Salieron del cuarto y regresaron al consultorio. Albert cerró la puerta asegurándose de que no hubiese nadie merodeando cerca.

—John, necesitamos hacer algo. No me conformo con ver cómo Alice se está matando. No ingiere alimentos, sólo bebe, y últimamente demasiado. Es preciso encontrar a Sofía, sé que parecerá absurdo lo que voy a decir pero espero que lo tomes muy en serio.

—Te escucho —dijo John escuetamente.

—El abuelo de Sofía es un mago ocultista. Un hombre con poderes, ¿comprendes? Pero no te hablo de un simple actor de feria. Te hablo de uno de verdad —explicó Albert, mientras captaba el gesto en la cara de su amigo—. Fue quien ayudó a la caída de Hitler.

—No, Albert, creo que cometes un grave error. La caída de Hitler se debió a múltiples factores. La magia no tuvo nada que ver.
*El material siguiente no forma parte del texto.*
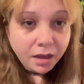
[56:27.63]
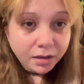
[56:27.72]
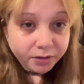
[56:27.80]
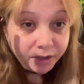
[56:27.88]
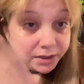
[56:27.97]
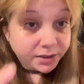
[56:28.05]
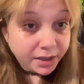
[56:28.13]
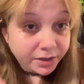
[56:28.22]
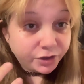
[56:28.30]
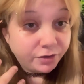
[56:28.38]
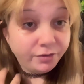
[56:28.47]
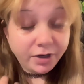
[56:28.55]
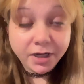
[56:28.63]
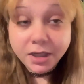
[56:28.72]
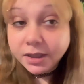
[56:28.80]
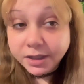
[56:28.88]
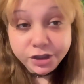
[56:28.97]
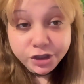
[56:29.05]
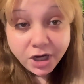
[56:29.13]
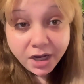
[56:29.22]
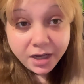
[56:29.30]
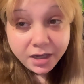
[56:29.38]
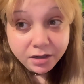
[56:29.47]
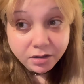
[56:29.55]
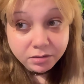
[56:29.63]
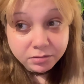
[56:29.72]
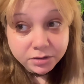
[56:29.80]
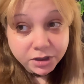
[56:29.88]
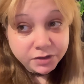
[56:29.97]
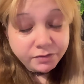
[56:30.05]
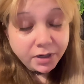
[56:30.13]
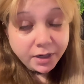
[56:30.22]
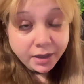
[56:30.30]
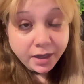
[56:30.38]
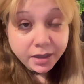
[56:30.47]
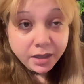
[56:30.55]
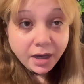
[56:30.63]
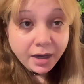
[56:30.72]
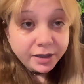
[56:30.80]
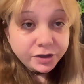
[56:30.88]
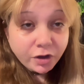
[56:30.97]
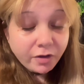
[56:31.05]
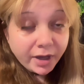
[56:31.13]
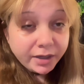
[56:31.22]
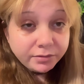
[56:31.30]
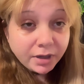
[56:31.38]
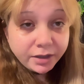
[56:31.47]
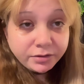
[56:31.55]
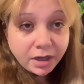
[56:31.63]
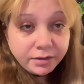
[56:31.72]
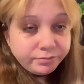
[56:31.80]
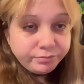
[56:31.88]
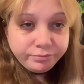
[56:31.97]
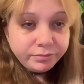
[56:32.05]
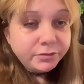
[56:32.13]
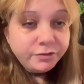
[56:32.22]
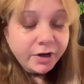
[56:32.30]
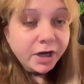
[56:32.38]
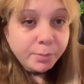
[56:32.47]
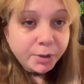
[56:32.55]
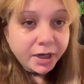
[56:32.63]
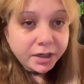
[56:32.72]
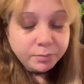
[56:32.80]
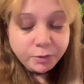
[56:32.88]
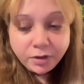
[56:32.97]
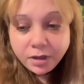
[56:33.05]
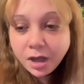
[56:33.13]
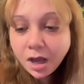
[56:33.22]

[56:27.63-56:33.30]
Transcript: these days are very cliche and are just very like, yeah, I saw that. It's very predictable.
—Escúchame, ¿quieres? Debo explicarte algunas cosas para que comprendas y me lo estás poniendo difícil.

—Disculpa. Prosigue.

—Tú sabes sólo la parte del papel que jugó Will en mi vida, pero en realidad, la misión principal de Will fue investigar el paradero de Conrad Strauss; Erik Hanussen, para Hitler. El mago del Tercer Reich. Él odiaba al padre de Alicia porque sabía demasiado. Creo que también le temía, lo buscaba para matarlo. Hanussen escapó de Alemania y fue a vivir a San Gotardo, en Suiza. Will decía que Hitler creía firmemente que con su magia, ese mago ayudaría a derrotar a los alemanes, pues Hanussen conocía tanto a Hitler, que sabía cómo actuar en su contra, pero Will nunca le informó de su paradero. En buena medida creo que por eso me odiaba, yo representaba el principal motivo del fracaso de su misión. Lo dijo tantas veces antes de...

—Lo que cuentas es muy interesante, pero no veo qué relación tiene con lo que está sucediendo con tu mujer, o con lo de Sofía —interrumpió John.

—Alice tuvo a Sofía en contra de los deseos de Strauss. Según ella, su padre estaba firmemente convencido de que su descendencia sería nefasta, era el motivo por el cual a pesar de ser Alicia su única hija, no deseaba que engendrase. Sé que suena estúpido y discutí con ella varias veces al respecto, pero ella cree firmemente en el poder de su padre. Me contó que él le había confiado que un hombre misterioso había cambiado su vida para siempre, y que a cambio de la obtención de conocimientos que lo harían un hombre muy rico, debía cumplir con un juramento. El hombre era el señor de Welldone.

—Perdóname, Albert, pero no creo que estés hablando en serio —expresó John, asomando una sonrisa de incredulidad—. Lo que dices es inadmisible, estamos en pleno siglo veinte, ¿realmente crees en toda esa basura?

—Te cuento lo que Alice dijo. Y no creo que sea basura. Conrad Strauss, es uno de los hombres más poderosos de Europa. No se obtiene dinero y poder de la nada; convertirse en mano derecha y consejero de un hombre como Hitler para llevarlo al poder, no debió ser sencillo. Pero él era tan poderoso que Hitler deseaba su muerte. Lo que importa de todo esto es que Sofía no debía tener descendencia, pues su abuelo no lo permitiría, fue por eso que compró a Paul y lo alejó de ella. Conozco a Sofía, sé cómo piensa, si desea castigar a su abuelo aún a costa de sí misma, lo hará. Lo único que se me ocurre es que se debe haber propuesto tener hijos. —Dio un fuerte suspiro y terminó—: Para serte sincero, yo ya no sé qué creer.